To answer this question we need to do a little chazarah of a vort of the Sefas Emes from 2 years ago (link). When Sarah heard the visitor to her home say that she would have a child, Sarah laughed. Yet, when challenged by Hashem, Sarah replied that she in fact did not laugh. How could Sarah deny reality when speaking directly to Hashem?
The Sefas Emes answers that Sarah realized that her laughing was wrong and she immediately did teshuvah. Such is the power of teshuvah that the past is totally wiped clean -- a person can start with a totally new slate. Sarah could legitimately say that she did not laugh -- the past was as if it never happened.
The fact that a person continues to be "yarei m'aveiros b'yado" shows that either a person has not done teshuvah properly or does not fully believe in or appreciate the power of teshuvah. Yiras shamayim - yes. Yirah from aveiros -- wrong attitude.

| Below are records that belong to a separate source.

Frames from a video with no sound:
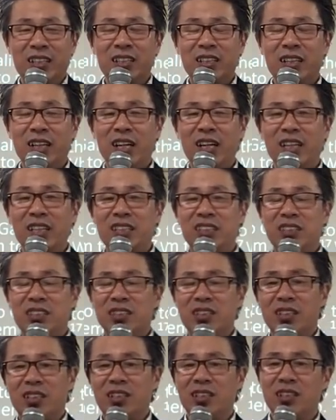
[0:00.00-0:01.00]
Guys,
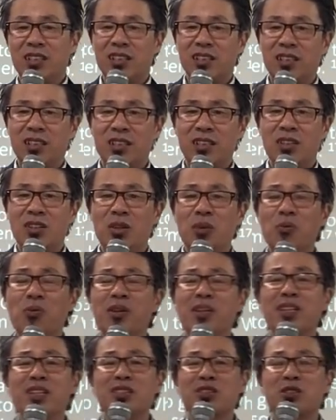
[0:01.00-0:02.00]
we
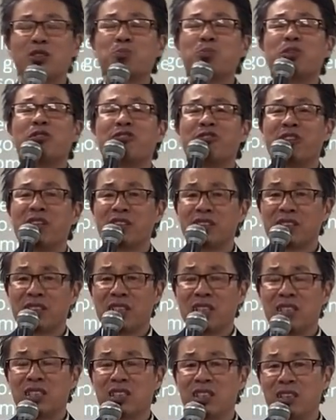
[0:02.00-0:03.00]
need to profess
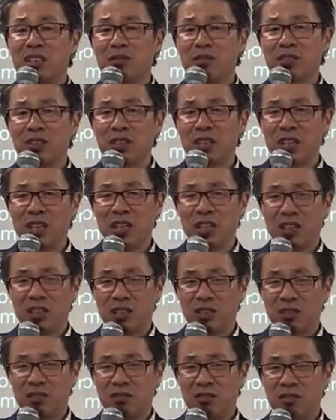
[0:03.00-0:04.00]
each and every day.
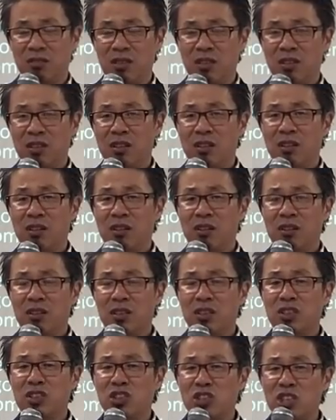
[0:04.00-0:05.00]

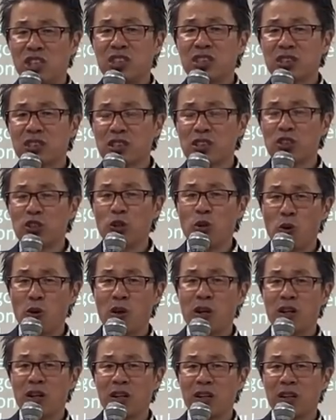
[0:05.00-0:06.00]
Is Jesus
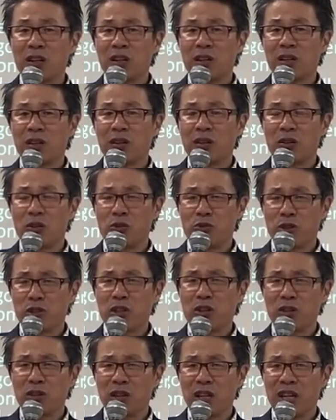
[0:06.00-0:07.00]
Lord over
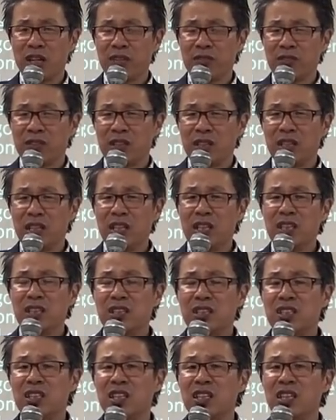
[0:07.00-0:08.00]
your life?
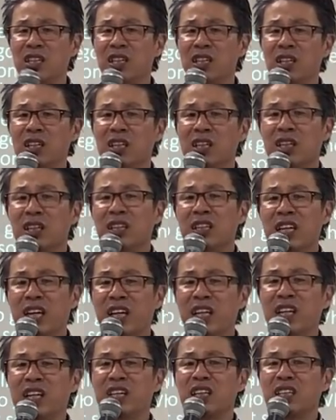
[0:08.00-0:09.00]
Is he
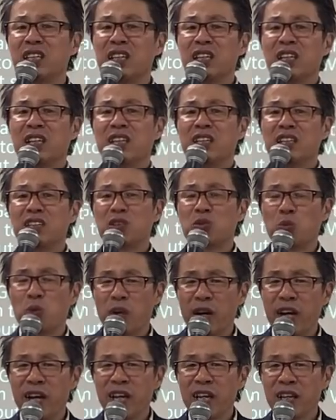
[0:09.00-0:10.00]
getting his
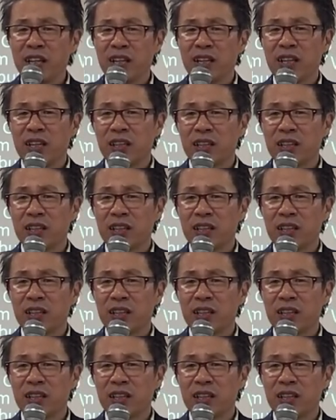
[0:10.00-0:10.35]
way?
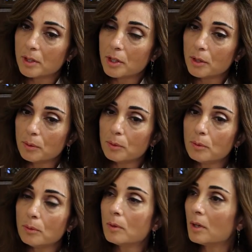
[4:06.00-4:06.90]

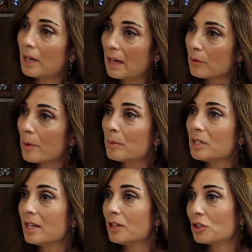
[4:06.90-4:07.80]
You have a
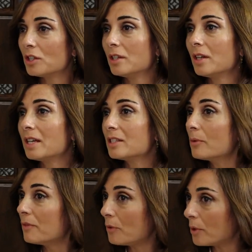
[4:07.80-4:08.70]
reputation as a
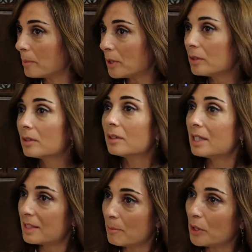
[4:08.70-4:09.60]
reformer,
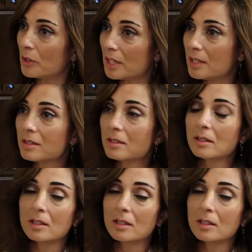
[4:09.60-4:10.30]
as a modernist.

Elul should be the happiest month of the year. It certainly is a solemn month, a month where we have a serious responsibility to do teshuvah. Yet, fulfillment of that responsibility can lead to complete renewal, all past deeds forgiven and forgotten, and what could be better than that? R' Chaim Volozhiner records in Keser Rosh (#104) that the GR"A was filled with simcha during tekiyas shofar. All those stories and sichos of the ba'alei mussar about the importance of Elul are there to get us to focus on what we have to do and to take it seriously -- not to depress us.

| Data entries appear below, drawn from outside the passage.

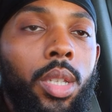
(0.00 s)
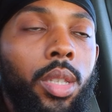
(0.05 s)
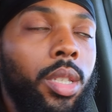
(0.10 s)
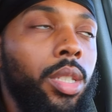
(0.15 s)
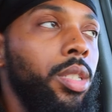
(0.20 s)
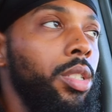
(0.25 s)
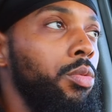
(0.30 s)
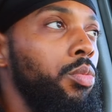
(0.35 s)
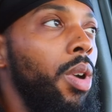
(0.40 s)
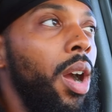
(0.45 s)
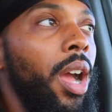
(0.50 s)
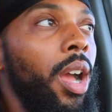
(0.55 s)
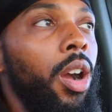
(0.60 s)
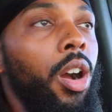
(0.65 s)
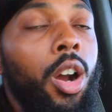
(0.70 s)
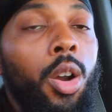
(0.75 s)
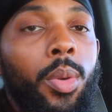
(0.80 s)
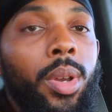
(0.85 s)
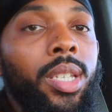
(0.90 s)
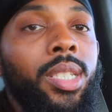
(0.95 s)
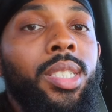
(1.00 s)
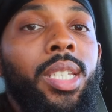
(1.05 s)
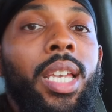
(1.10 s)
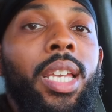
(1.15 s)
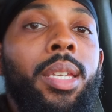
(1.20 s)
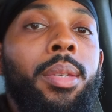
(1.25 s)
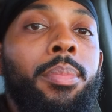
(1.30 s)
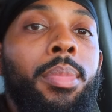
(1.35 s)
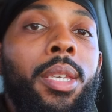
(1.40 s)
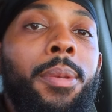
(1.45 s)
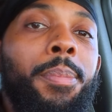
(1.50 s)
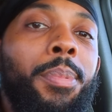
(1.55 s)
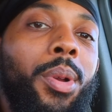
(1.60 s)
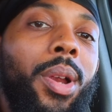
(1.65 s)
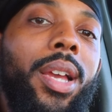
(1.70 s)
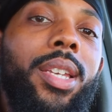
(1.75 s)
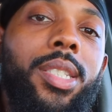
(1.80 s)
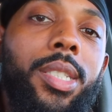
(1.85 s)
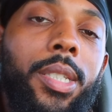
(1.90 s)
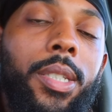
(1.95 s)
This is why I always say, be
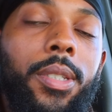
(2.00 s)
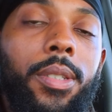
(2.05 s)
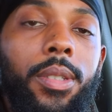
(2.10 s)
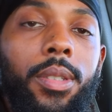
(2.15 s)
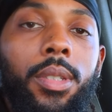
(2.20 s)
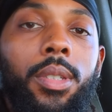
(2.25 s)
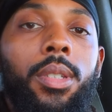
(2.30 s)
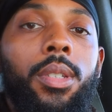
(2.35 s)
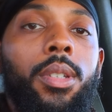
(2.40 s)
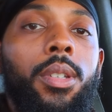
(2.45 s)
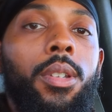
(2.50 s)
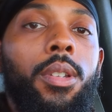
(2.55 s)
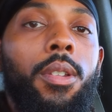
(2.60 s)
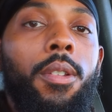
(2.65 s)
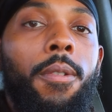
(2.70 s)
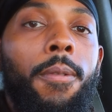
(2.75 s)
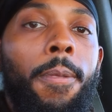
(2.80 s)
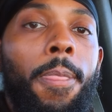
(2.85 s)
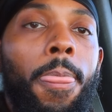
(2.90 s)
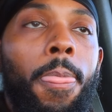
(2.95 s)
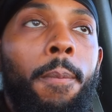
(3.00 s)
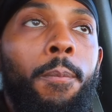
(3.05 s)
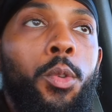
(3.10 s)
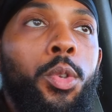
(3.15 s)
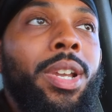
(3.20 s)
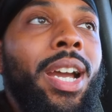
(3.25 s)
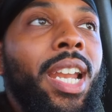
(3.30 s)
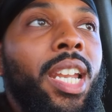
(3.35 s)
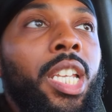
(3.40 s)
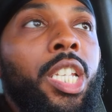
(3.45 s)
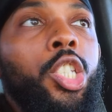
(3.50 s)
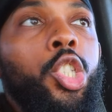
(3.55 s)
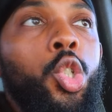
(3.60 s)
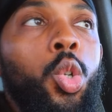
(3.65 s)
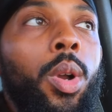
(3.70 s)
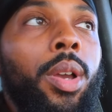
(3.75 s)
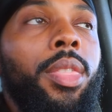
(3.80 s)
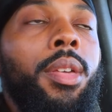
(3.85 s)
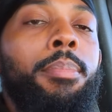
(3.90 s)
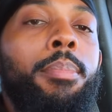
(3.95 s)
present. You got to
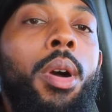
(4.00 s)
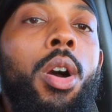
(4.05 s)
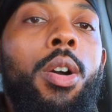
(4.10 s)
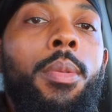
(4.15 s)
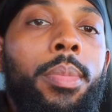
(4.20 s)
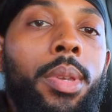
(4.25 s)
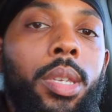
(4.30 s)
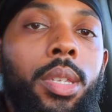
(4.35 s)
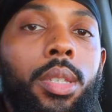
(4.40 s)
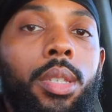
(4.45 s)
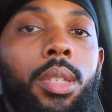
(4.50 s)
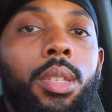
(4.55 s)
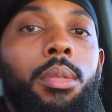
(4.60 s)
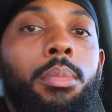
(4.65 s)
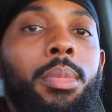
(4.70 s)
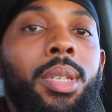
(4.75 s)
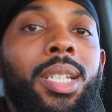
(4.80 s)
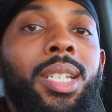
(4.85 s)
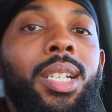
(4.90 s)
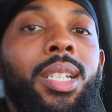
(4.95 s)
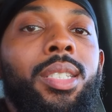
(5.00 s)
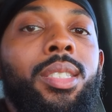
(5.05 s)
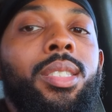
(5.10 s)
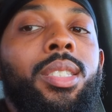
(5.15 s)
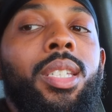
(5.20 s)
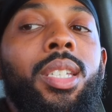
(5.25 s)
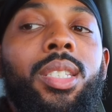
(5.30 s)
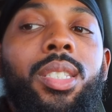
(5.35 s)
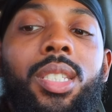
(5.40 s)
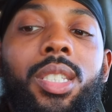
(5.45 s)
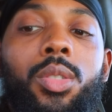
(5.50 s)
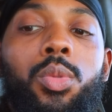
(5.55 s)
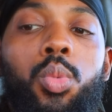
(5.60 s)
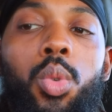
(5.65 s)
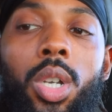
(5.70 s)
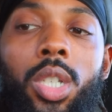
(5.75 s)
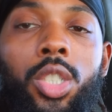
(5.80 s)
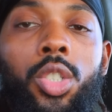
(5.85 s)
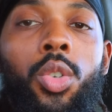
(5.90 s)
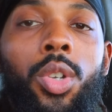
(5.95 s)
enjoy the moment because this is
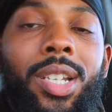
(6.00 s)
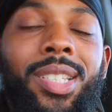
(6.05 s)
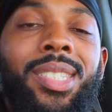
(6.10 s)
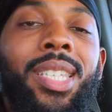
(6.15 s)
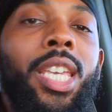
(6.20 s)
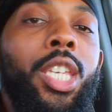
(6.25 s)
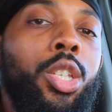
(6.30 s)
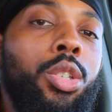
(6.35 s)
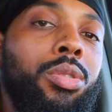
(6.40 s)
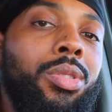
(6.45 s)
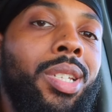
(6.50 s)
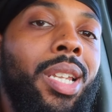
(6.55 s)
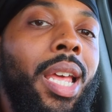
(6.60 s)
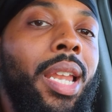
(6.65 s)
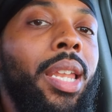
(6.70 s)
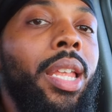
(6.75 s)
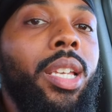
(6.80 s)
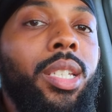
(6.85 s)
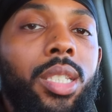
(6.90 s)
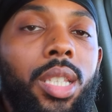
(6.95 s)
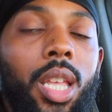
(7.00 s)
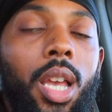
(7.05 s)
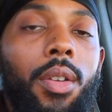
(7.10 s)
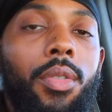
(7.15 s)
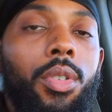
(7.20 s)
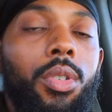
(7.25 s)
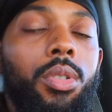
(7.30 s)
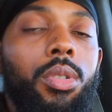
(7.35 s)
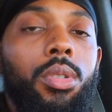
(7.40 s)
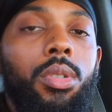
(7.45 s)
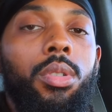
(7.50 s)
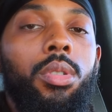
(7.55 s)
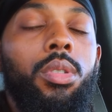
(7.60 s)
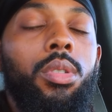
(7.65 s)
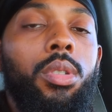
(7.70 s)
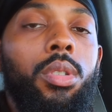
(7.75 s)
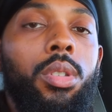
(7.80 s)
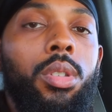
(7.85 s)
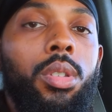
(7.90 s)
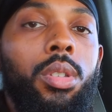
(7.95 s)
what's going to take you to that next level.
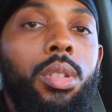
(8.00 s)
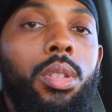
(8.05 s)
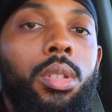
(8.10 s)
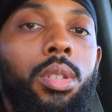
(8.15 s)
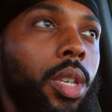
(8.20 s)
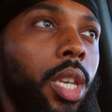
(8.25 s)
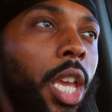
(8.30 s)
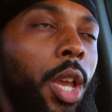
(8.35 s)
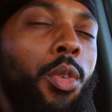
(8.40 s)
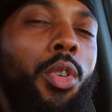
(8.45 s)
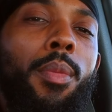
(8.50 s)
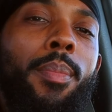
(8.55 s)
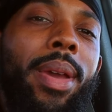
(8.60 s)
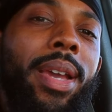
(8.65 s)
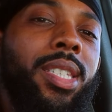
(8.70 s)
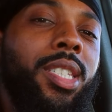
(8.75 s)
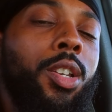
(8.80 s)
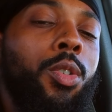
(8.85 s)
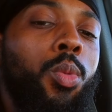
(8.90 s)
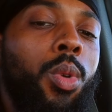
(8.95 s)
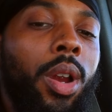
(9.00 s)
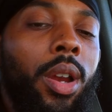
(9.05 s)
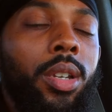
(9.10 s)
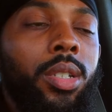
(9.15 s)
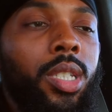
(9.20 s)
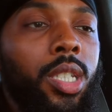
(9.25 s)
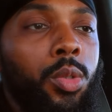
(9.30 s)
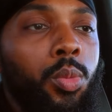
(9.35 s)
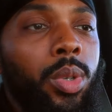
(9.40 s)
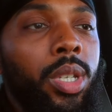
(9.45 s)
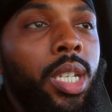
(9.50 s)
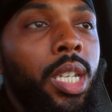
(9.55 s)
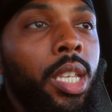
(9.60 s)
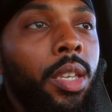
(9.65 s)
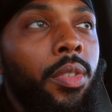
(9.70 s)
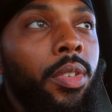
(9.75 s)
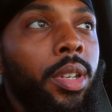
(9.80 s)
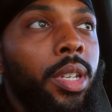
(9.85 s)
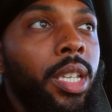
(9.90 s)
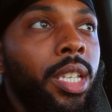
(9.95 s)
And what makes it worse is we
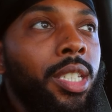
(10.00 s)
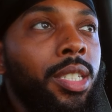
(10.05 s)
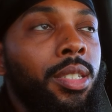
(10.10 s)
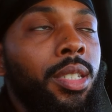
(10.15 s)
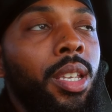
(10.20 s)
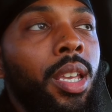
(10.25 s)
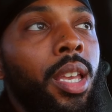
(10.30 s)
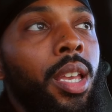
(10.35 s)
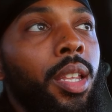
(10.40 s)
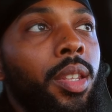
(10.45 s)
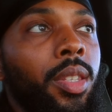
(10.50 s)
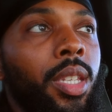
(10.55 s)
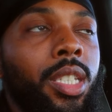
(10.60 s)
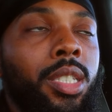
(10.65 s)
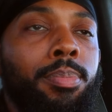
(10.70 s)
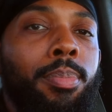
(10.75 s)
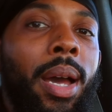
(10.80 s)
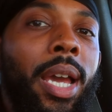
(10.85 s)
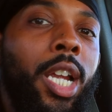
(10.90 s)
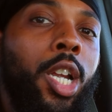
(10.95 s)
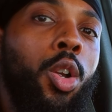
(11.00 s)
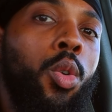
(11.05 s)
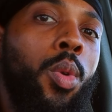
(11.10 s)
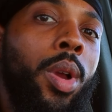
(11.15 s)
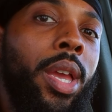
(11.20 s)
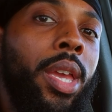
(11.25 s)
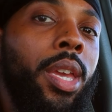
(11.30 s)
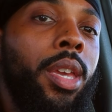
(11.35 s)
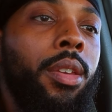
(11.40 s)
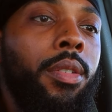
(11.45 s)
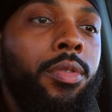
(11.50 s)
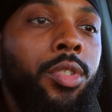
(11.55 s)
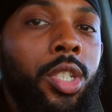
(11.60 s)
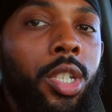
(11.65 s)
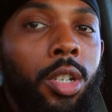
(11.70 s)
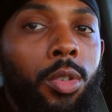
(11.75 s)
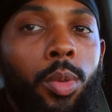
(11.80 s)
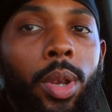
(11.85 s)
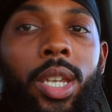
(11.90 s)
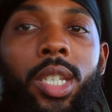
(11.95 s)
live in this microwave
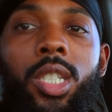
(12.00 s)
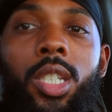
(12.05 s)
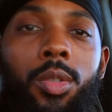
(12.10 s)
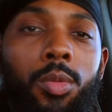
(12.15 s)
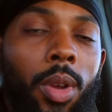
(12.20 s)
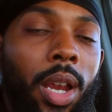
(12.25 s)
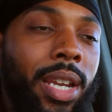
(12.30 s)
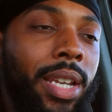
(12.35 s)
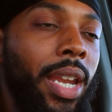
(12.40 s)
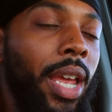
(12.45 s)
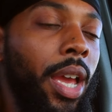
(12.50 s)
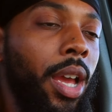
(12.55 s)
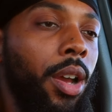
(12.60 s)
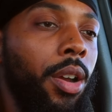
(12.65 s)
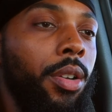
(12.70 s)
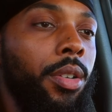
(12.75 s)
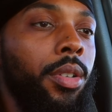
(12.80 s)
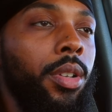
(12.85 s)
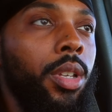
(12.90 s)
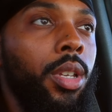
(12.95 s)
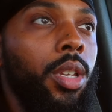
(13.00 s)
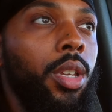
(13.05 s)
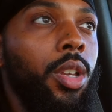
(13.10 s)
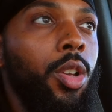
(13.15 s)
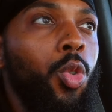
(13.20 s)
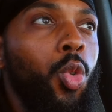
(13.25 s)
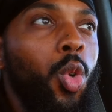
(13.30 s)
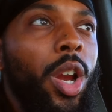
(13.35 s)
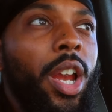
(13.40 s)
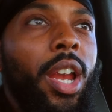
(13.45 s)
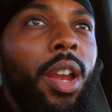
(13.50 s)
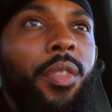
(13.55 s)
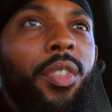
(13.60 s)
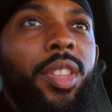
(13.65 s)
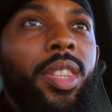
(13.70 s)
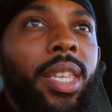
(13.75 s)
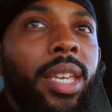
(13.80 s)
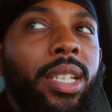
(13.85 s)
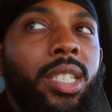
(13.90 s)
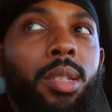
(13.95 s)
generation right now where
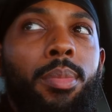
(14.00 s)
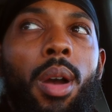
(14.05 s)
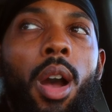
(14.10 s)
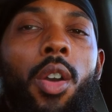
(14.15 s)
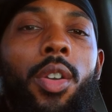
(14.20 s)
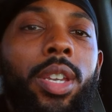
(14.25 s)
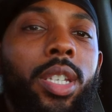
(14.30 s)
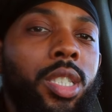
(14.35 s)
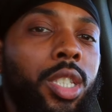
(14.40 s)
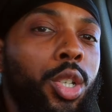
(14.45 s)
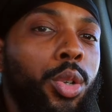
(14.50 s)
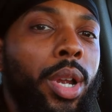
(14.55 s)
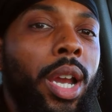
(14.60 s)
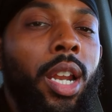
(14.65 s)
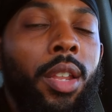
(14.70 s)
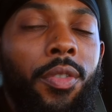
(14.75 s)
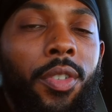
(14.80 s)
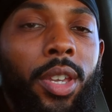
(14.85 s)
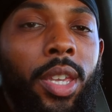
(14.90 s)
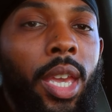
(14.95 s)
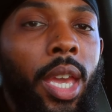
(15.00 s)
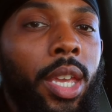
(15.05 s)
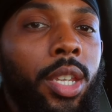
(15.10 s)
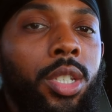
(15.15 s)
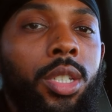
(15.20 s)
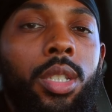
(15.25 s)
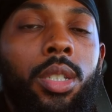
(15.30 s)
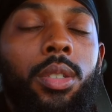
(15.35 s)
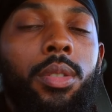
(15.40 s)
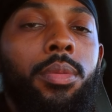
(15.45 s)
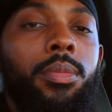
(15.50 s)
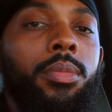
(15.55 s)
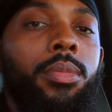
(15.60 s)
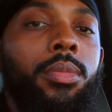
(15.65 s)
everything is about instant gratification.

One of the more well known stories In Halakhic Man (p. 60-61) is the episode of the ba'al toke'a (a Chabad chossid) who began to cry just as he was prepared to blow shofar. R' Moshe Soloveitchik turned to the ba'al toke'a and asked him whether he cried when he took his lulav as well. If both are mitzvos of Hashem, shouldn't we respond the same to both? The Rav goes on to explain that the chossid was responding to the mystical meaning behind the mitzvah of shofar, which, according to the Alter Rebbe, represents a wail of longing to reunite with the Shechina, to transcend the unbridgable gap between material reality and higher spiritual realms. His father's attitude, the attitude of halachic man, is that there is no need to cry over that gap, as G-d's presence can be found in the objective reality of this world as reflected in halacha; there is no need to seek an escape to higher realms. R' Aharon Soloveitchik interpreted the same story a bit differently (link). The reason his father frowned on the tears of the ba'al toke'a was because "chedvas Hashem hi ma'uzchem" -- Rosh haShana is not a day meant for tears; it's a day meant for joy. Given the mesorah R' Chaim Volozhiner quotes regarding the GR"A, R' Ahron's interpretation of his father's response makes perfect sense.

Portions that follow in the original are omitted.